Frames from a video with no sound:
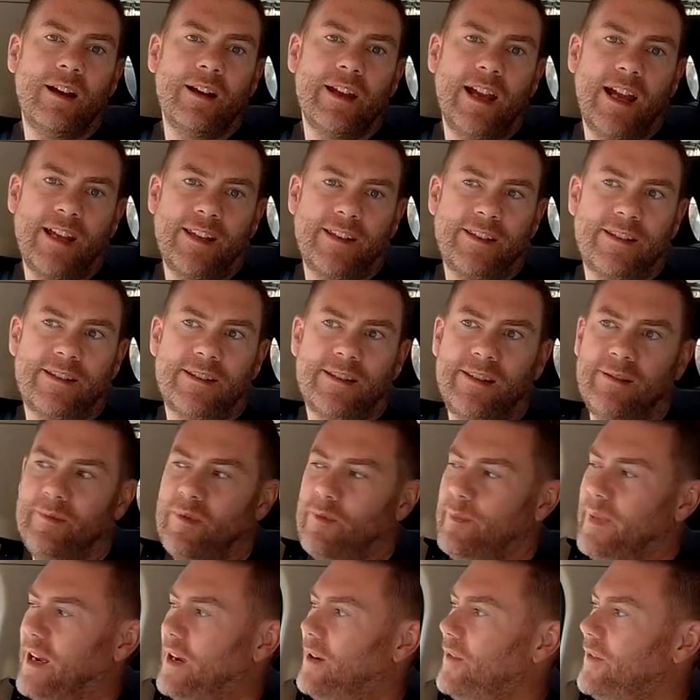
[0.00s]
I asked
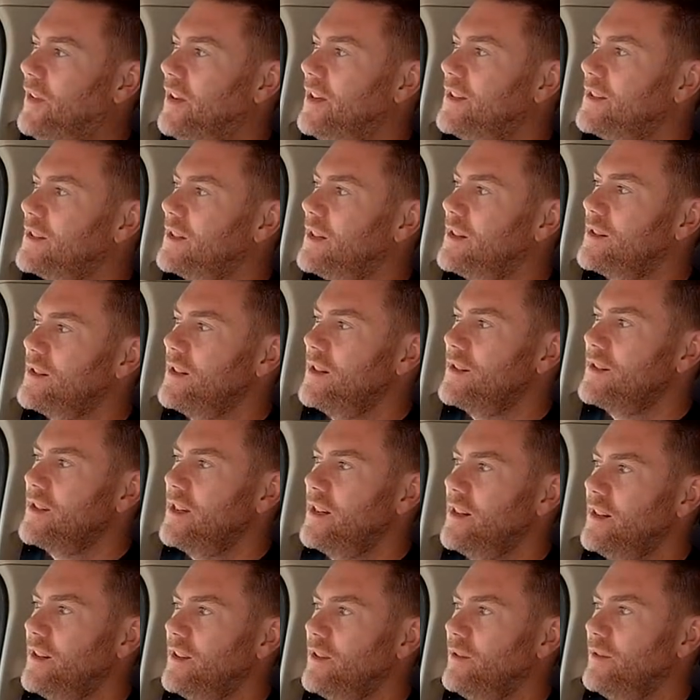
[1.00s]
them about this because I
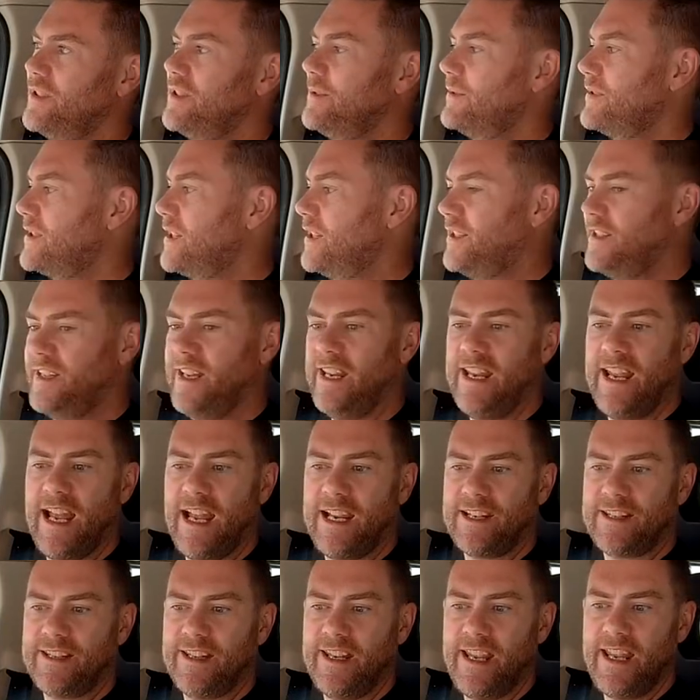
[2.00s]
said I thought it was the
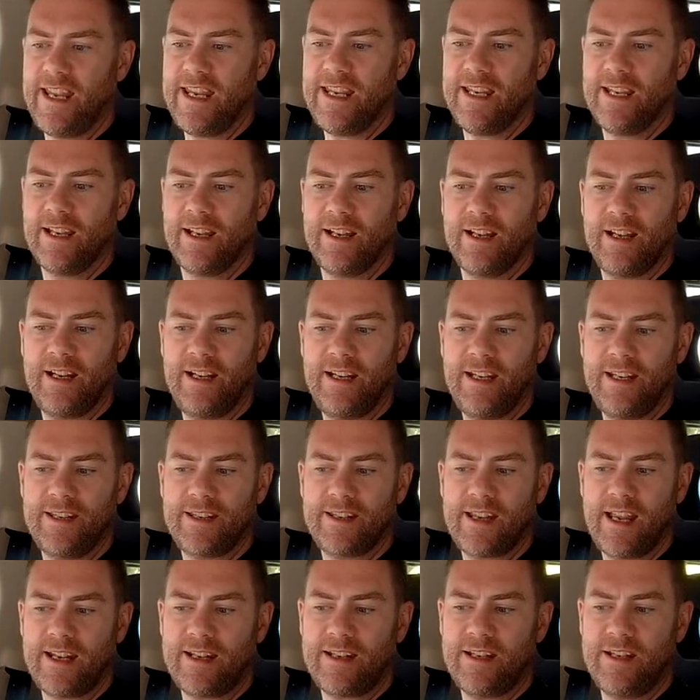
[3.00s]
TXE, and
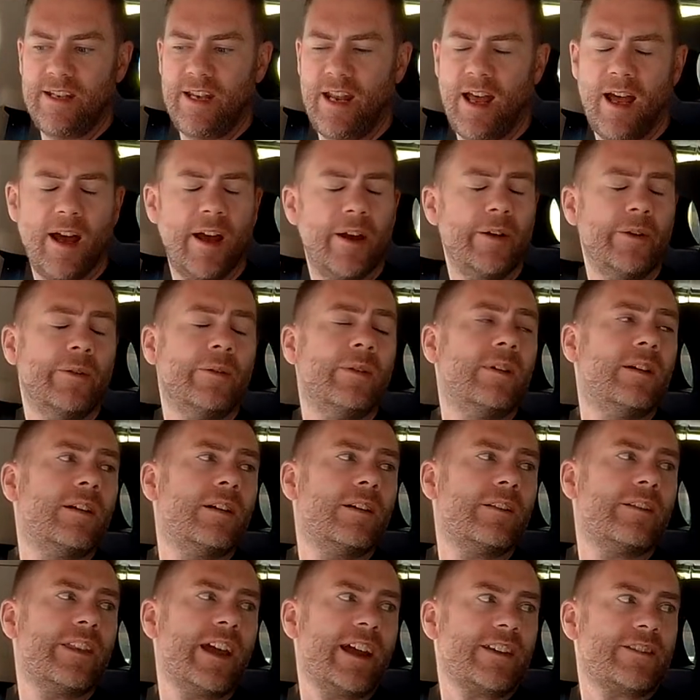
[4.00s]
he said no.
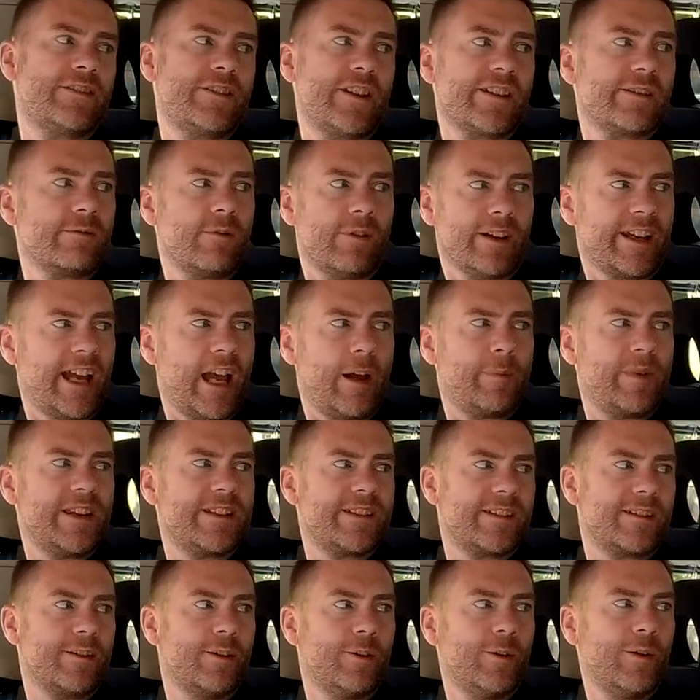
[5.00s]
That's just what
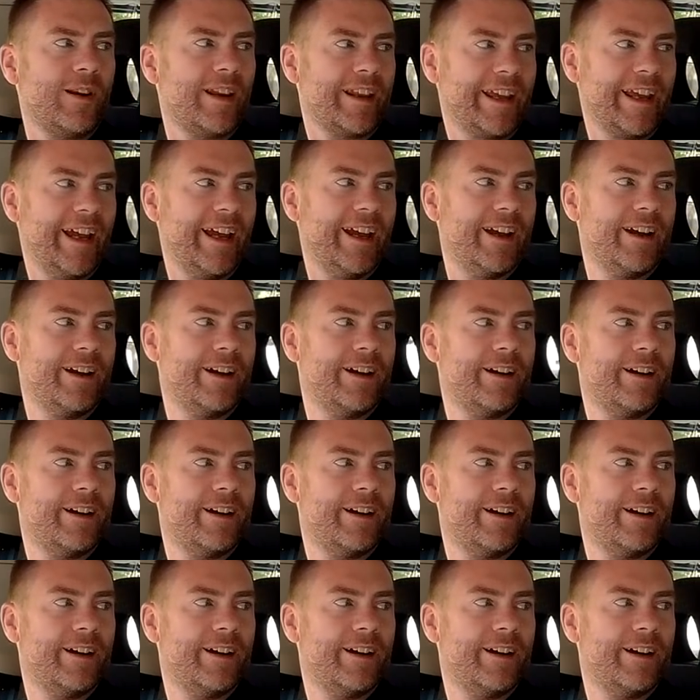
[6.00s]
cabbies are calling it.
• • • • •
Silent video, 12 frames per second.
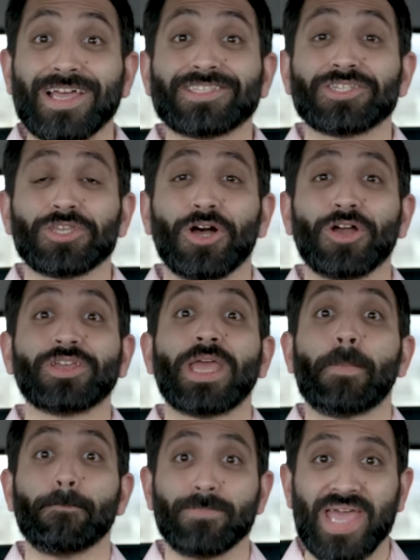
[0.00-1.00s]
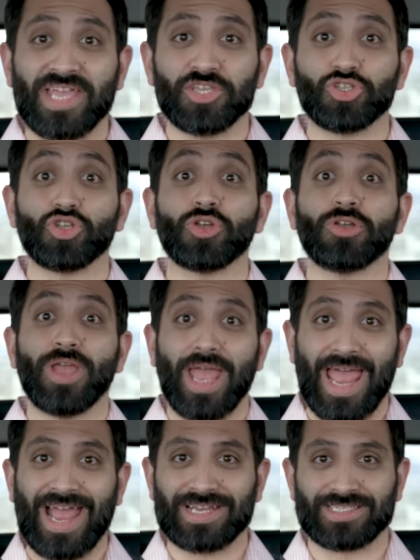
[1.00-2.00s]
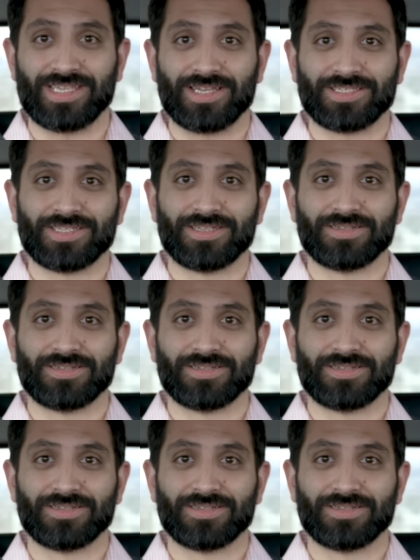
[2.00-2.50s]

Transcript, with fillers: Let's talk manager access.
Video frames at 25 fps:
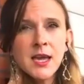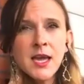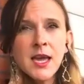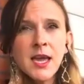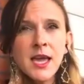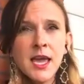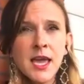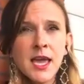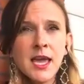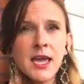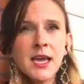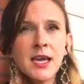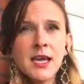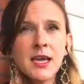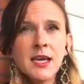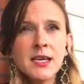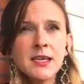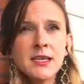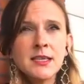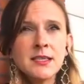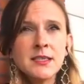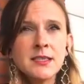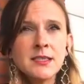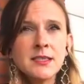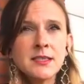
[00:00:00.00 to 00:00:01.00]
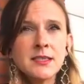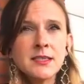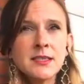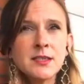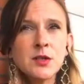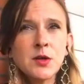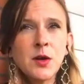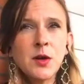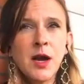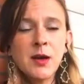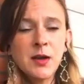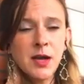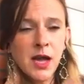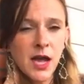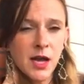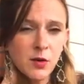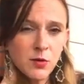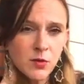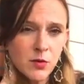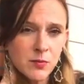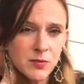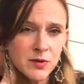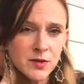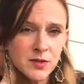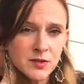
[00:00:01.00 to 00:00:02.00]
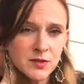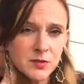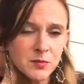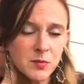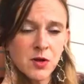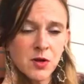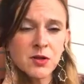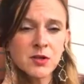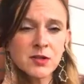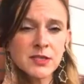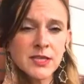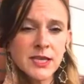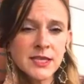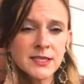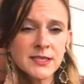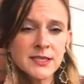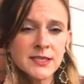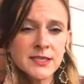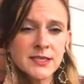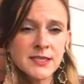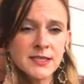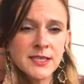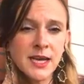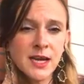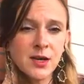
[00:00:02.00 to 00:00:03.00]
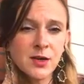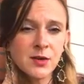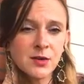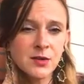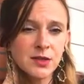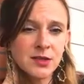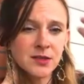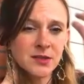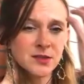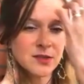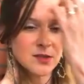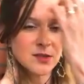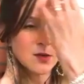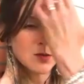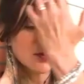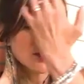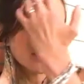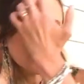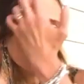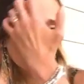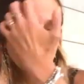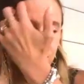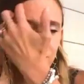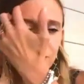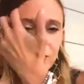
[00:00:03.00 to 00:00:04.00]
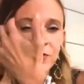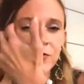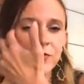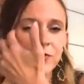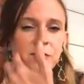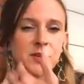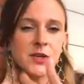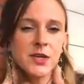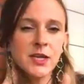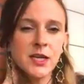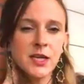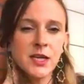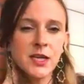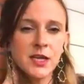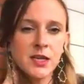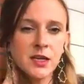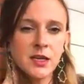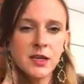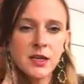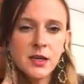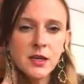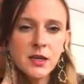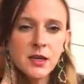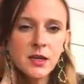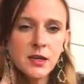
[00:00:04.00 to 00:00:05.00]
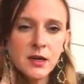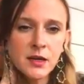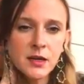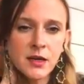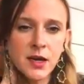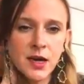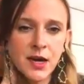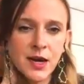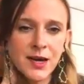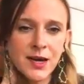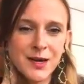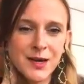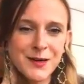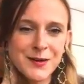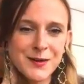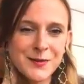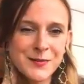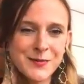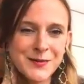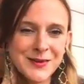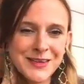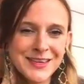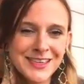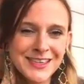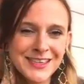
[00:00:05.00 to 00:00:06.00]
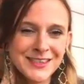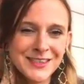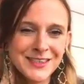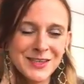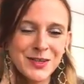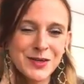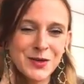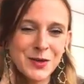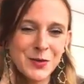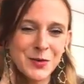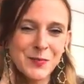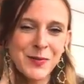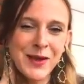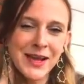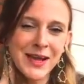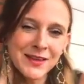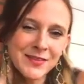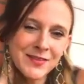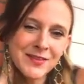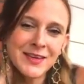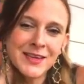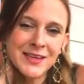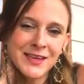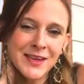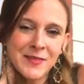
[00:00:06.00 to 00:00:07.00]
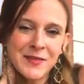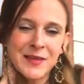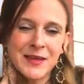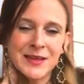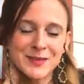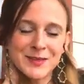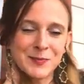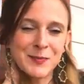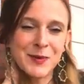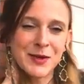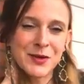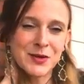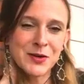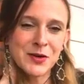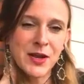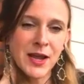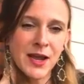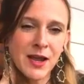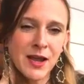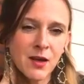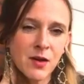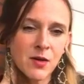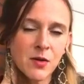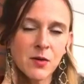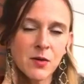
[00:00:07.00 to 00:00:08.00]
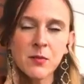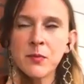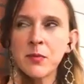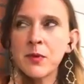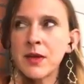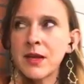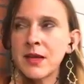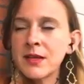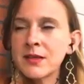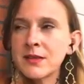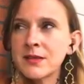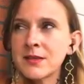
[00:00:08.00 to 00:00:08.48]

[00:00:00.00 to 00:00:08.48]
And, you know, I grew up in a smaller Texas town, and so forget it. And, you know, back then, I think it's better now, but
• • • • •
What the task asks:
Run a filter over the data above and keep each line that contains the word "with".

Your response:
Frames from a video with no sound:
Transcript, with fillers: Let's talk manager access.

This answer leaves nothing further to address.